Task requirements: Write out the lines of the material below exactly, beginning at the line with "[00:05:53.64]" and stopping after the line with "[00:05:57.64]", and leave out the pictures.

Source material:
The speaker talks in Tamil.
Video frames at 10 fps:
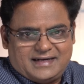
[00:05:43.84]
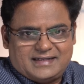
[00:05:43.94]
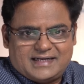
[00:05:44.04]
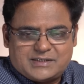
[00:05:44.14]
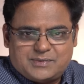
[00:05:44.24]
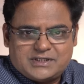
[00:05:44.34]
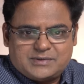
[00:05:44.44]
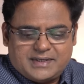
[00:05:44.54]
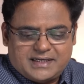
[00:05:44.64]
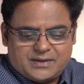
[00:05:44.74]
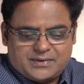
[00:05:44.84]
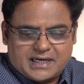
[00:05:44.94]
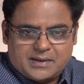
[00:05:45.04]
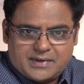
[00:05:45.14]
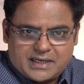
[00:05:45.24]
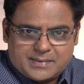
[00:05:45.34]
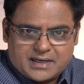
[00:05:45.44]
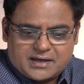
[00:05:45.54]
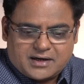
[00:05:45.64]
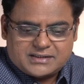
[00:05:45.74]
அந்த ரெஸ்பான்சிபிலிட்டியில் ஒரு
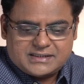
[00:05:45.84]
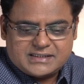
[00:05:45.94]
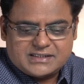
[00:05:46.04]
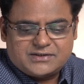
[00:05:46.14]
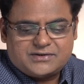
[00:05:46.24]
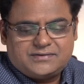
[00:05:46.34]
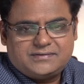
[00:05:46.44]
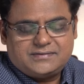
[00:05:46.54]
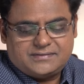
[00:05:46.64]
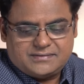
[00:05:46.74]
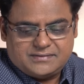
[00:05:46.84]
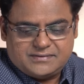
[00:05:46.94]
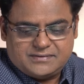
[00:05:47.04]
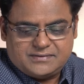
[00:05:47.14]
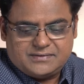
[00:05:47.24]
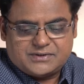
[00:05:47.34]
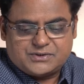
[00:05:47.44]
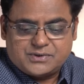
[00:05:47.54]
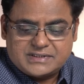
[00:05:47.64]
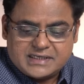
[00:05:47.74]
என்வாயன்மெண்டல் கான்ஷியஸ்னஸ் இருக்கும் ஒரு
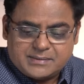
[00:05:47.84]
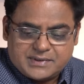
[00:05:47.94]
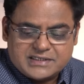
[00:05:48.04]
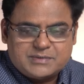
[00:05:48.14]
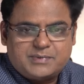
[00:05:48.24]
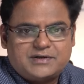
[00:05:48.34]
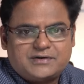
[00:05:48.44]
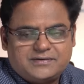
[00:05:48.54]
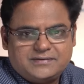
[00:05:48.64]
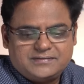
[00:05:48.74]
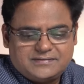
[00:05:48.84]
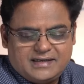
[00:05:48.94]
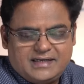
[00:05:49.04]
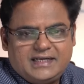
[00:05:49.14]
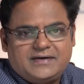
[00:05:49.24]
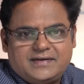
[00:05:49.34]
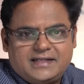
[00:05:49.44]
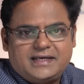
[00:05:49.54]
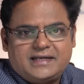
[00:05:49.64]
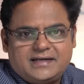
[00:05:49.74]
சோஷியல் பிரின்சிபல் இருக்கும் நீங்கள்
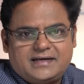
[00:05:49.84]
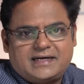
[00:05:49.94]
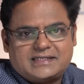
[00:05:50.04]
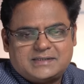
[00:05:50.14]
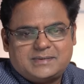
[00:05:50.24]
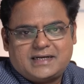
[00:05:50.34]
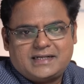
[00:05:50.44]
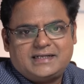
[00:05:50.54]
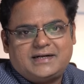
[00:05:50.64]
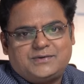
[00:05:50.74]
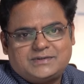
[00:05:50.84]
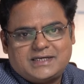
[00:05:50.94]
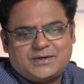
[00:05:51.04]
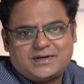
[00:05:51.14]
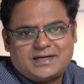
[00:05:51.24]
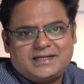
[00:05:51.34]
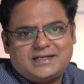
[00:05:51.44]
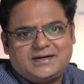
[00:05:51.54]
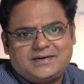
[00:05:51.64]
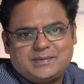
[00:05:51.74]
வந்தீங்கன்னா கஸ்டமராக இருந்தீங்கனாலும் ஷேர் ஹோல்டராக
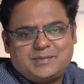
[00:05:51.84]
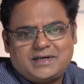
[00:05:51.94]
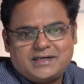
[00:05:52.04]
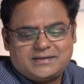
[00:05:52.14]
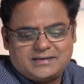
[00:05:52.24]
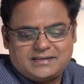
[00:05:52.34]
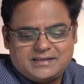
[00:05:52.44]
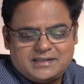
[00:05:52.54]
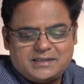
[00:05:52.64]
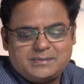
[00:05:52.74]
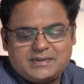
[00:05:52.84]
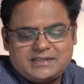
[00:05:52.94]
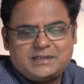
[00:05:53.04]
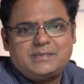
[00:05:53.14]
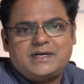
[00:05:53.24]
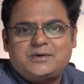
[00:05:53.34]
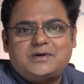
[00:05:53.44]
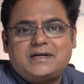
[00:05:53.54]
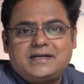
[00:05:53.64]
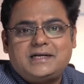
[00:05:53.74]
இருந்தீங்கனாலும் எம்ப்ளாயி இருந்தாலும் திரும்ப திரும்ப
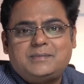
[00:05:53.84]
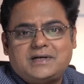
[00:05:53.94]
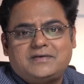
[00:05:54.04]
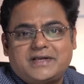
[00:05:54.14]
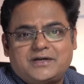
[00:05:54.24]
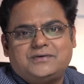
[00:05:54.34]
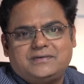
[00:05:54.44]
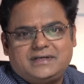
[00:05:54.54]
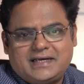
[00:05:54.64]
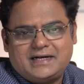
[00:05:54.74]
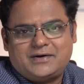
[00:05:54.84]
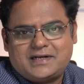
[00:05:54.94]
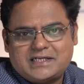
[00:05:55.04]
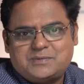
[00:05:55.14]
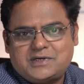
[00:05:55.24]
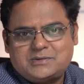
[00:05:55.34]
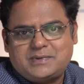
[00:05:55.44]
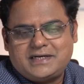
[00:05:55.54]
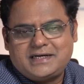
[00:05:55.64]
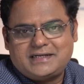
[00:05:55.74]
எங்களோட டீல் பண்ண வைக்கும் எங்களோட
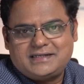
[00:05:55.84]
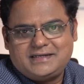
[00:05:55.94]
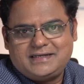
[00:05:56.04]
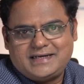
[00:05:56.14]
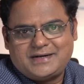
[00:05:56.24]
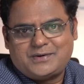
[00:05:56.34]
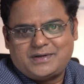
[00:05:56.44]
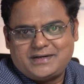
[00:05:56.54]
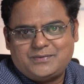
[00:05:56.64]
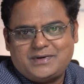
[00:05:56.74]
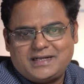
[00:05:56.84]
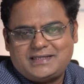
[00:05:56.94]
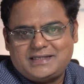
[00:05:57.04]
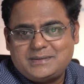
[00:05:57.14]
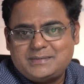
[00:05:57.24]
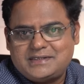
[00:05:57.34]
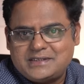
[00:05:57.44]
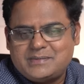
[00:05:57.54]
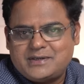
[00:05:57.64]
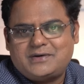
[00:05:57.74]
ரெஸ்பான்சிபிலிட்டின்றது எங்களோட உங்களை திரும்ப
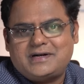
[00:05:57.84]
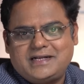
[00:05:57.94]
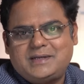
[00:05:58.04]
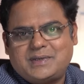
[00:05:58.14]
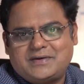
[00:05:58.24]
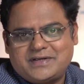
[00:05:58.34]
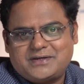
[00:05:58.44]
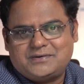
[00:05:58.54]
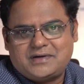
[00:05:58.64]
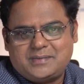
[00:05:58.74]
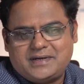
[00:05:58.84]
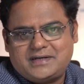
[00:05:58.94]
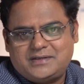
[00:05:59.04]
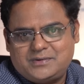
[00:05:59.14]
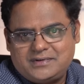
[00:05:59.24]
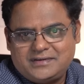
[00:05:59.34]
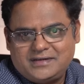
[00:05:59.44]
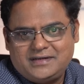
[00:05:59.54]
திரும்ப எங்களோட டீல் பண்ண வைக்கும் அப்படின்றது ஒரு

Task answer:
[00:05:53.64]
[00:05:53.74]
இருந்தீங்கனாலும் எம்ப்ளாயி இருந்தாலும் திரும்ப திரும்ப
[00:05:53.84]
[00:05:53.94]
[00:05:54.04]
[00:05:54.14]
[00:05:54.24]
[00:05:54.34]
[00:05:54.44]
[00:05:54.54]
[00:05:54.64]
[00:05:54.74]
[00:05:54.84]
[00:05:54.94]
[00:05:55.04]
[00:05:55.14]
[00:05:55.24]
[00:05:55.34]
[00:05:55.44]
[00:05:55.54]
[00:05:55.64]
[00:05:55.74]
எங்களோட டீல் பண்ண வைக்கும் எங்களோட
[00:05:55.84]
[00:05:55.94]
[00:05:56.04]
[00:05:56.14]
[00:05:56.24]
[00:05:56.34]
[00:05:56.44]
[00:05:56.54]
[00:05:56.64]
[00:05:56.74]
[00:05:56.84]
[00:05:56.94]
[00:05:57.04]
[00:05:57.14]
[00:05:57.24]
[00:05:57.34]
[00:05:57.44]
[00:05:57.54]
[00:05:57.64]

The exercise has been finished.